== Segment start ==

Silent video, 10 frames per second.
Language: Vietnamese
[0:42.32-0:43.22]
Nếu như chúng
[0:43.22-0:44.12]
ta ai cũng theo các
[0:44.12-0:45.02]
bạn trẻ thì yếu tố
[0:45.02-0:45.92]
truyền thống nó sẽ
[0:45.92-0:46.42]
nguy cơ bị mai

== Segment end ==
== Segment start ==

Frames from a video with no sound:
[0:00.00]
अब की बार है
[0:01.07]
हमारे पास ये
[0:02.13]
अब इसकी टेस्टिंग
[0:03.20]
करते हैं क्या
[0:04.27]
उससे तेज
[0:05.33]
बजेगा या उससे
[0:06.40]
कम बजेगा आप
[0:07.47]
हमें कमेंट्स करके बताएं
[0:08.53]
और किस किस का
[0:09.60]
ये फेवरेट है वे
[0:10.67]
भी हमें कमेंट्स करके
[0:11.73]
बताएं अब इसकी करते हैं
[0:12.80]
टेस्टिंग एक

== Segment end ==

- What this task involves -
Using the material above, copy every line in which the string "video" occurs.

- Task output -
Silent video, 10 frames per second.
Frames from a video with no sound:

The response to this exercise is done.